The Department of Political Science offers a six-week summer study program in Prague, which is the capital of the Czech Republic and one of the most beautiful cities in Europe.
The program runs from June 22 – August 3, and involves two political science courses, for which students earn 6 Villanova credits. The courses are taught by full-time Villanova faculty, which means that they are taken for a letter grade (not a ‘T’ transfer grade), and they are directly applicable to the PSC major as an Area 1 distribution or elective. The two courses offered this summer are:
PSC 4875-001 Genocide and Mass Killing (Dixon, 3 credits)
PSC 6150-001/ENG 2790 Politics and Literature (Simmons, 3 credits)
Classes are held in an Augustinian monastery located in the center of Prague, and students live nearby in shared apartments with full kitchen facilities to prepare meals and close access to a range of local cafes and restaurants. Central Prague is a pedestrian-friendly city with excellent local transit, so it is easy to get around.
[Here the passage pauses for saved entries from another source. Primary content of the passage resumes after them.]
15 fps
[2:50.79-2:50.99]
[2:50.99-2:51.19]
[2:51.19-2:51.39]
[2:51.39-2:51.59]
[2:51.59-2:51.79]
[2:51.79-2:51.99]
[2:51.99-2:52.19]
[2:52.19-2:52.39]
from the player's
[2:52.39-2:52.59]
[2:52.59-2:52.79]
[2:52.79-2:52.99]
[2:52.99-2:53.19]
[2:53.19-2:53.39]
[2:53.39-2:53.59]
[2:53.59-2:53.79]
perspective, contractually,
Moreover, no Czech language skills are required. The cosmopolitan environment of Prague makes it possible to get by in English, which makes the Prague program a wonderful opportunity to study, travel, and learn in a foreign environment.
From Prague’s location in the heart of Europe, you can easily visit many of the great cities of Western and Eastern Europe in weekend trips or before or after the program. This year, there will be a scheduled weekend trip to the Auschwitz-Birkenau concentration camp memorial and to the nearby Polish city of Krakow. In addition, we will plan a couple of excursions within the verdant Czech Republic. Aside from these scheduled trips, in past years students have visited Warsaw, Linz, Dresden, Budapest, and Munich on their own during open weekends.
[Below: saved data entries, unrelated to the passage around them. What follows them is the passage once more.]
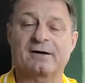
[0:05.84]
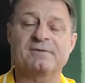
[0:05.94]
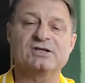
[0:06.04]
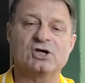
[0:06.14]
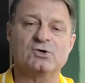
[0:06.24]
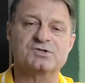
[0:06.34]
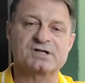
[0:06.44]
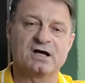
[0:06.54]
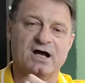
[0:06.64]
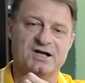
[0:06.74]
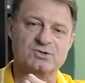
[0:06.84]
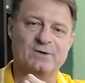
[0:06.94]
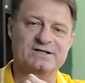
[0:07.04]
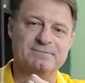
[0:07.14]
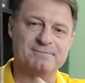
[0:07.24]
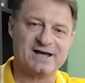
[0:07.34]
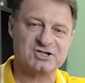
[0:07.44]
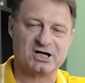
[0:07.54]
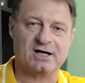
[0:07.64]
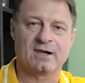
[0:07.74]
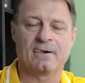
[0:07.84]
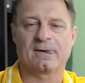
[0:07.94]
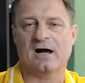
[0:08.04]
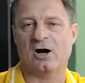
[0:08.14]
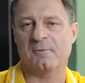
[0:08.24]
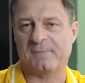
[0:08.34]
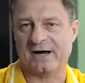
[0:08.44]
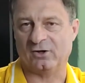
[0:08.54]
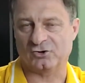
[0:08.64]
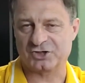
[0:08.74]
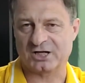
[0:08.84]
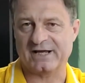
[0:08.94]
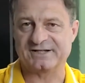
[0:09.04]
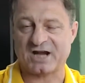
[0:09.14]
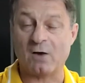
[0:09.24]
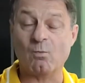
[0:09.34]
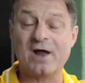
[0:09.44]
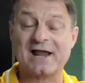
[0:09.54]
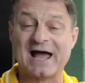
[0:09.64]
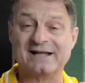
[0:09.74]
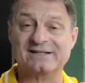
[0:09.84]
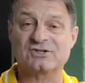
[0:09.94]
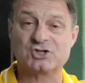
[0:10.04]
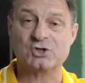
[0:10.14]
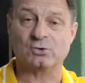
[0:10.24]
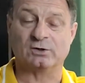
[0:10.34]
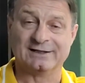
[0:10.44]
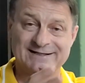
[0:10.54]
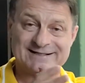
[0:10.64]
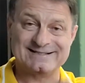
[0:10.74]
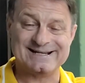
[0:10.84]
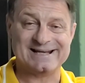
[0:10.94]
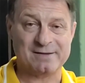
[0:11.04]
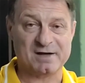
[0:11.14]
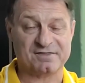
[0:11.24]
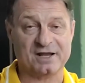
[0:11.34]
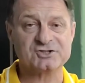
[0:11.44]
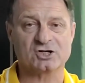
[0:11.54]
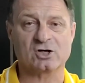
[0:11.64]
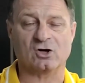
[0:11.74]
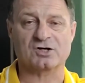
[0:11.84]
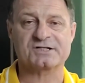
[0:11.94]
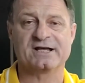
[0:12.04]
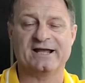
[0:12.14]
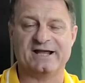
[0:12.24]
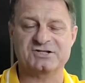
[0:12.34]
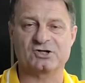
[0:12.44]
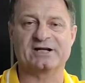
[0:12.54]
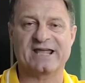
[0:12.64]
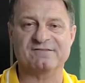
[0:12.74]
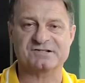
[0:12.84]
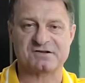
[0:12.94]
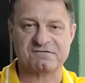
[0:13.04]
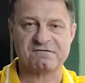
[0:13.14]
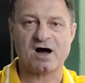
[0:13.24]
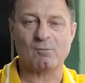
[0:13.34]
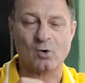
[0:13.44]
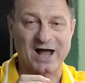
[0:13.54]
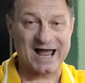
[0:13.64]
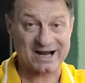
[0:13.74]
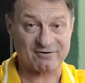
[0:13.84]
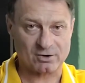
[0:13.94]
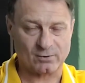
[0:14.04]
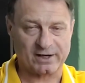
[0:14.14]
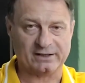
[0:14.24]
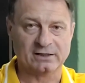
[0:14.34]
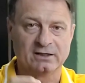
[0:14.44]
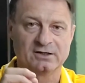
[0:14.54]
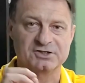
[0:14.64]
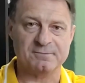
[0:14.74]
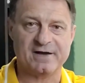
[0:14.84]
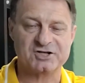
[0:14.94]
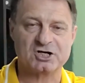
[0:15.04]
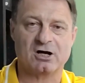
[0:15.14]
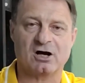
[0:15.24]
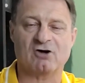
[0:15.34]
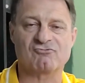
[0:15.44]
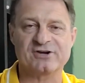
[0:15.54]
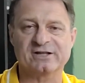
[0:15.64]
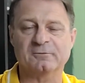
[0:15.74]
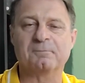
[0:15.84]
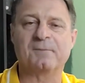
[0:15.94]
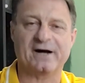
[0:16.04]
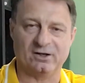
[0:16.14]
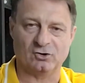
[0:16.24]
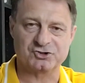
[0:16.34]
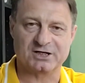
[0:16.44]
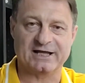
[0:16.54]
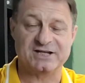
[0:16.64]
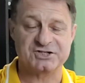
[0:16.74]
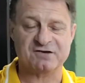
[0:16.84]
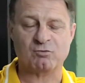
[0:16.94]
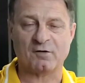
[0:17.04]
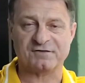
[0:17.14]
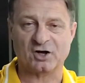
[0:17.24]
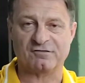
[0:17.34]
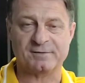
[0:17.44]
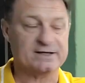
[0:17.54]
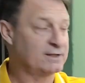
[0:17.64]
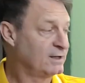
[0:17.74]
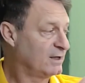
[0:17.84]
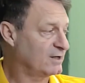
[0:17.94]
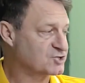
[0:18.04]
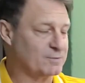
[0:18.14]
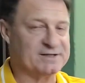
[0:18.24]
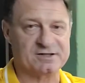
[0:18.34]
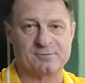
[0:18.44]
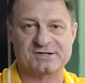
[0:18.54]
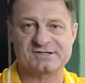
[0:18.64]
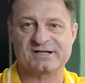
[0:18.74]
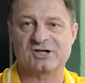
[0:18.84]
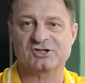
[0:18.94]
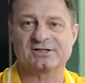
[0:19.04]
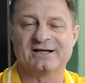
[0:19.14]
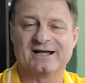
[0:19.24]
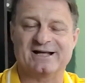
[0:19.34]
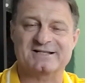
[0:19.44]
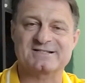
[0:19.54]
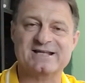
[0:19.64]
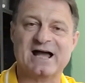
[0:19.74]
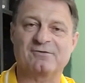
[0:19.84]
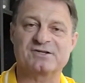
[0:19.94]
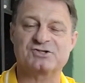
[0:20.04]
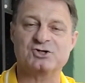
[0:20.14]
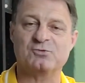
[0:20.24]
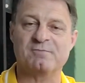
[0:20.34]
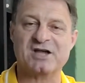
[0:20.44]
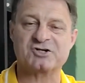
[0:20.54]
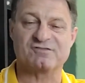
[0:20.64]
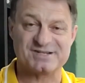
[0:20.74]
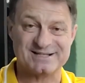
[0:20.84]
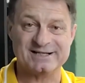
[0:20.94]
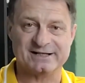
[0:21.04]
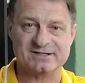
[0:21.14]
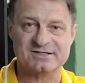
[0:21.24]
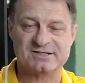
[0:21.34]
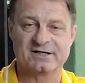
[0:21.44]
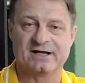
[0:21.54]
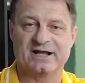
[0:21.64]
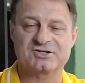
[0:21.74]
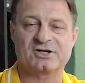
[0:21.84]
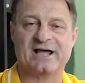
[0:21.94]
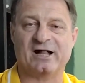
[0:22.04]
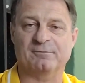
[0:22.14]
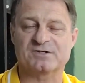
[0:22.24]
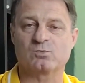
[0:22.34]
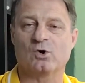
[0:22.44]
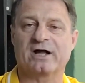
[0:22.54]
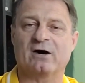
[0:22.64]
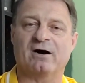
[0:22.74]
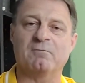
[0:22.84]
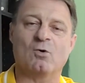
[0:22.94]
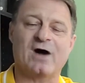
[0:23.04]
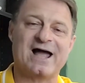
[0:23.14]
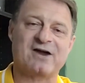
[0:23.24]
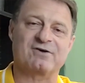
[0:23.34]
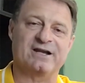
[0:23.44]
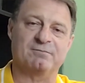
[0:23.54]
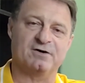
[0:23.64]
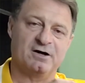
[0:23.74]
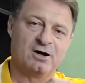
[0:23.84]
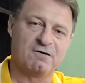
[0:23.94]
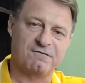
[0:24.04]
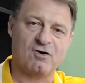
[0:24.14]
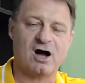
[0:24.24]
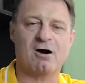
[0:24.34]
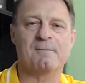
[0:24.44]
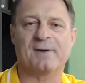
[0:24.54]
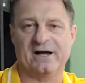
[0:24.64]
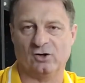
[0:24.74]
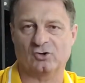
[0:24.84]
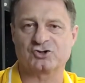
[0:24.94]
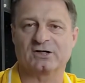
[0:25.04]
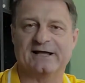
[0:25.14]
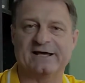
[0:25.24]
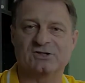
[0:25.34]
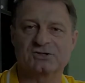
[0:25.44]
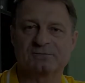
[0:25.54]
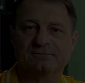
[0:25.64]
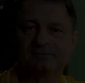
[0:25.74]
can be used as a way to measure our biological age, and when added to D N A methylation clocks is going to give us a far more accurate way to measure our real biological age. Enough waffling off me, let's jump into the presentation and see how this new measure of resilience is going to help us work out a more accurate number for our biological age.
The cost of the 6-week-long program is $5,500, which includes tuition, housing, and excursions. On a per-credit basis, this is less expensive than credits taken on campus at Villanova. Moreover, through the generosity of Villanova alumnus and PSC major Michael C. Linn, full and partial scholarships are available on the basis of financial need (as determined by the Office of Financial Assistance).
If you would like to learn more about the program, please contact Dr. Dixon (Jennifer.firstname.lastname@example.org) or Prof. Simmons (email@example.com). The application deadline is March 31st, and the application form is available here: http://www1.villanova.edu/villanova/vpaa/intlstudies/forms.html.
PSC 6150-001/ENG 2790: Politics and Literature (3 credits), Professor Mary Beth Simmons “From Kafka to Kundera: How the Politics of Prague Shaped Czech Writers”
Is literature born from political rebellion or oppression considered art? This is simply one of the many questions we will discuss in a course that covers the challenges and limitations of something we most likely take for granted: freedom of speech and expression. We will read poets, politicians, playwrights, novelists, and essayists who have all been transformed by the politics of the Czech Republic. How does the legacy of communism inspire a writer? How did the student-fueled rebellion of the Prague Spring in 1968 or the Velvet Revolution in 1989 change the course of history for the country—and the world? Visits to important sites in Prague (the Kafka museum, the locations of the student protests) will energize and enhance our in-class discussions and understandings of the texts. Students will write a number of short, one-page reaction papers to our readings; two longer, critical papers responding to the texts and class discussions; and one cumulative paper reflecting on the overall coursework and life in Prague.
Hampl: A Romantic Education
Hrabal: Too Loud a Solitude
Kafka: Metamorphosis, The Trial, and selected short stories
Kundera: The Unbearable Lightness of Being
Neruda: Prague Tales
Rilke: Letters to a Young Poet
Stoppard: Rock ‘n’ Roll
PSC 4875-001: Genocide and Mass Killing (3 credits), Dr. Jennifer M. Dixon
What are the causes of genocide and mass killing? Do certain contexts make genocide or mass killing more likely to occur? Why do leaders decide to commit genocide or mass killing? Why do individuals participate in genocidal violence? What happens in the aftermath of genocide and mass killing? This seminar is designed to introduce students to the central debates and questions in the study of genocide and mass killing, focusing on the questions posed above. In our discussions, we will consider the domestic and international contexts within which genocide and mass killing occur, the motivations and rationales of leaders and individual perpetrators, and the ways in which the international community responds to such violence. Throughout the course, we will consider the identities of victim groups, and the processes through which perpetrators construct victims as ‘enemies’ and ‘threats’ to the nation, to the state, or to the achievement of a highly-valued goal. Given our location in central Europe, the course will focus on three European cases: the Holocaust, the Armenian Genocide, and the ethnic cleansing and genocidal violence during the collapse of the former Yugoslavia in the early 1990s. In addition to our readings and in-depth discussions, the course will include an afternoon trip to the Theresienstadt concentration camp memorial outside of Prague, and a weekend trip to visit the Auschwitz- Birkenau concentration camp memorial and the nearby city of Krakow, Poland.